* _LISTED ENTRIES_
= Beginning of Section =

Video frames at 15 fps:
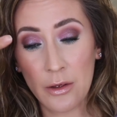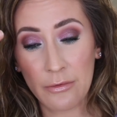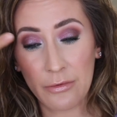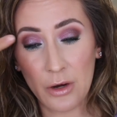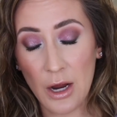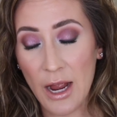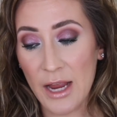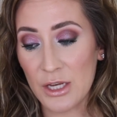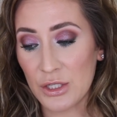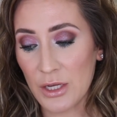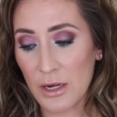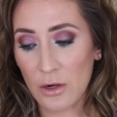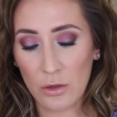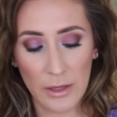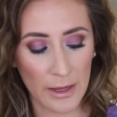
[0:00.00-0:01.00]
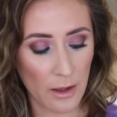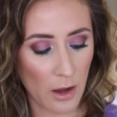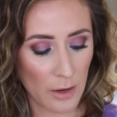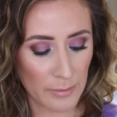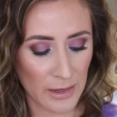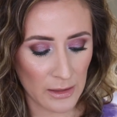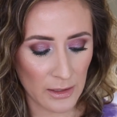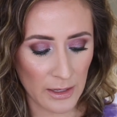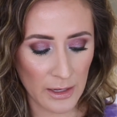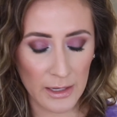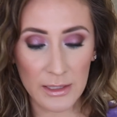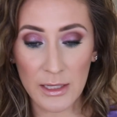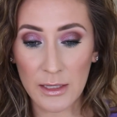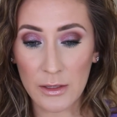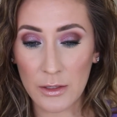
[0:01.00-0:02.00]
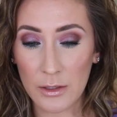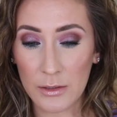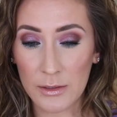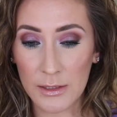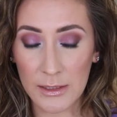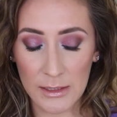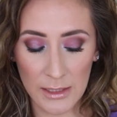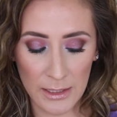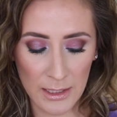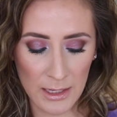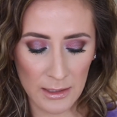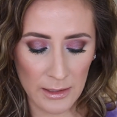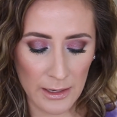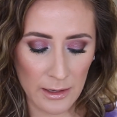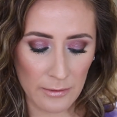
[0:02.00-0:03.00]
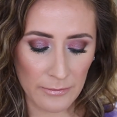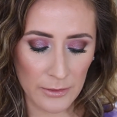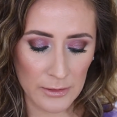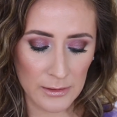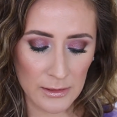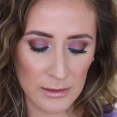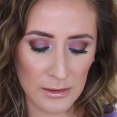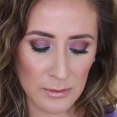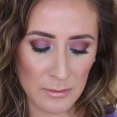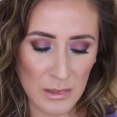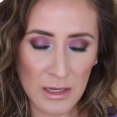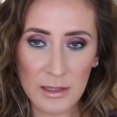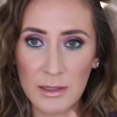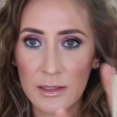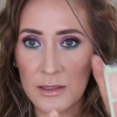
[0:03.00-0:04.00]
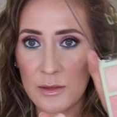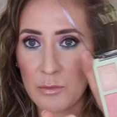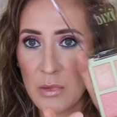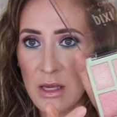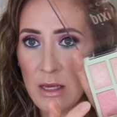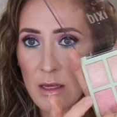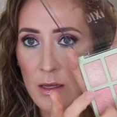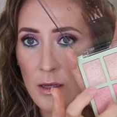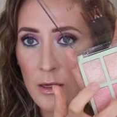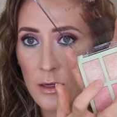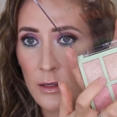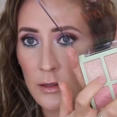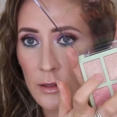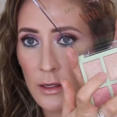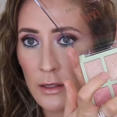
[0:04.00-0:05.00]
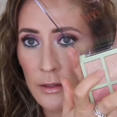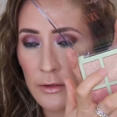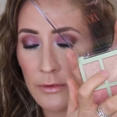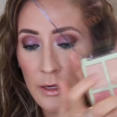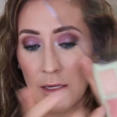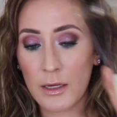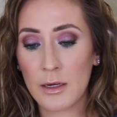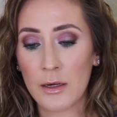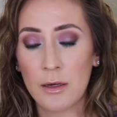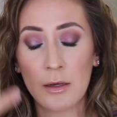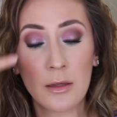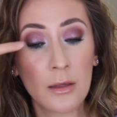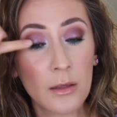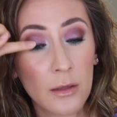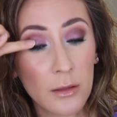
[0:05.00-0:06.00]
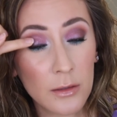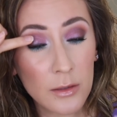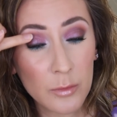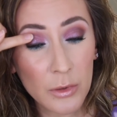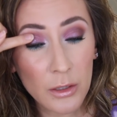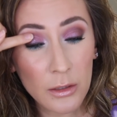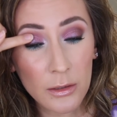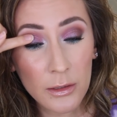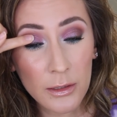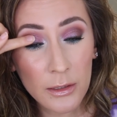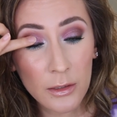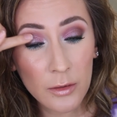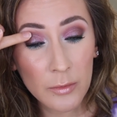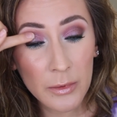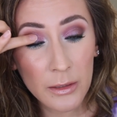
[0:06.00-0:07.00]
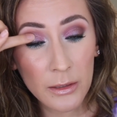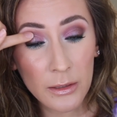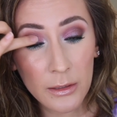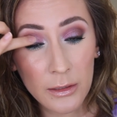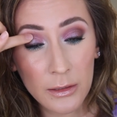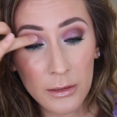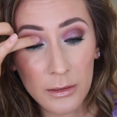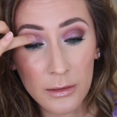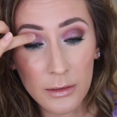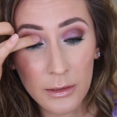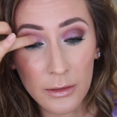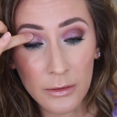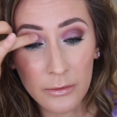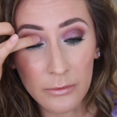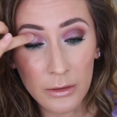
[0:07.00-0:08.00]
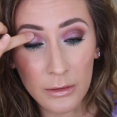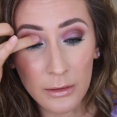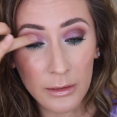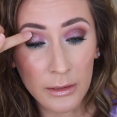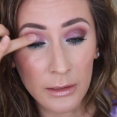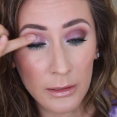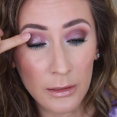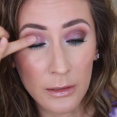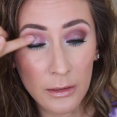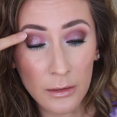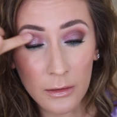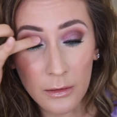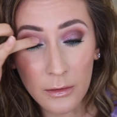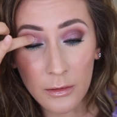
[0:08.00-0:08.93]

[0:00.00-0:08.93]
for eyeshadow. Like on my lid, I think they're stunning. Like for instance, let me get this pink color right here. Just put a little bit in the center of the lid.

= End of Section =

* _ABOUT THIS EXERCISE_
Your copy should be the entries retyped exactly, with no images in it.

* _EXERCISE ANSWER_
Video frames at 15 fps:
[0:00.00-0:01.00]
[0:01.00-0:02.00]
[0:02.00-0:03.00]
[0:03.00-0:04.00]
[0:04.00-0:05.00]
[0:05.00-0:06.00]
[0:06.00-0:07.00]
[0:07.00-0:08.00]
[0:08.00-0:08.93]

[0:00.00-0:08.93]
for eyeshadow. Like on my lid, I think they're stunning. Like for instance, let me get this pink color right here. Just put a little bit in the center of the lid.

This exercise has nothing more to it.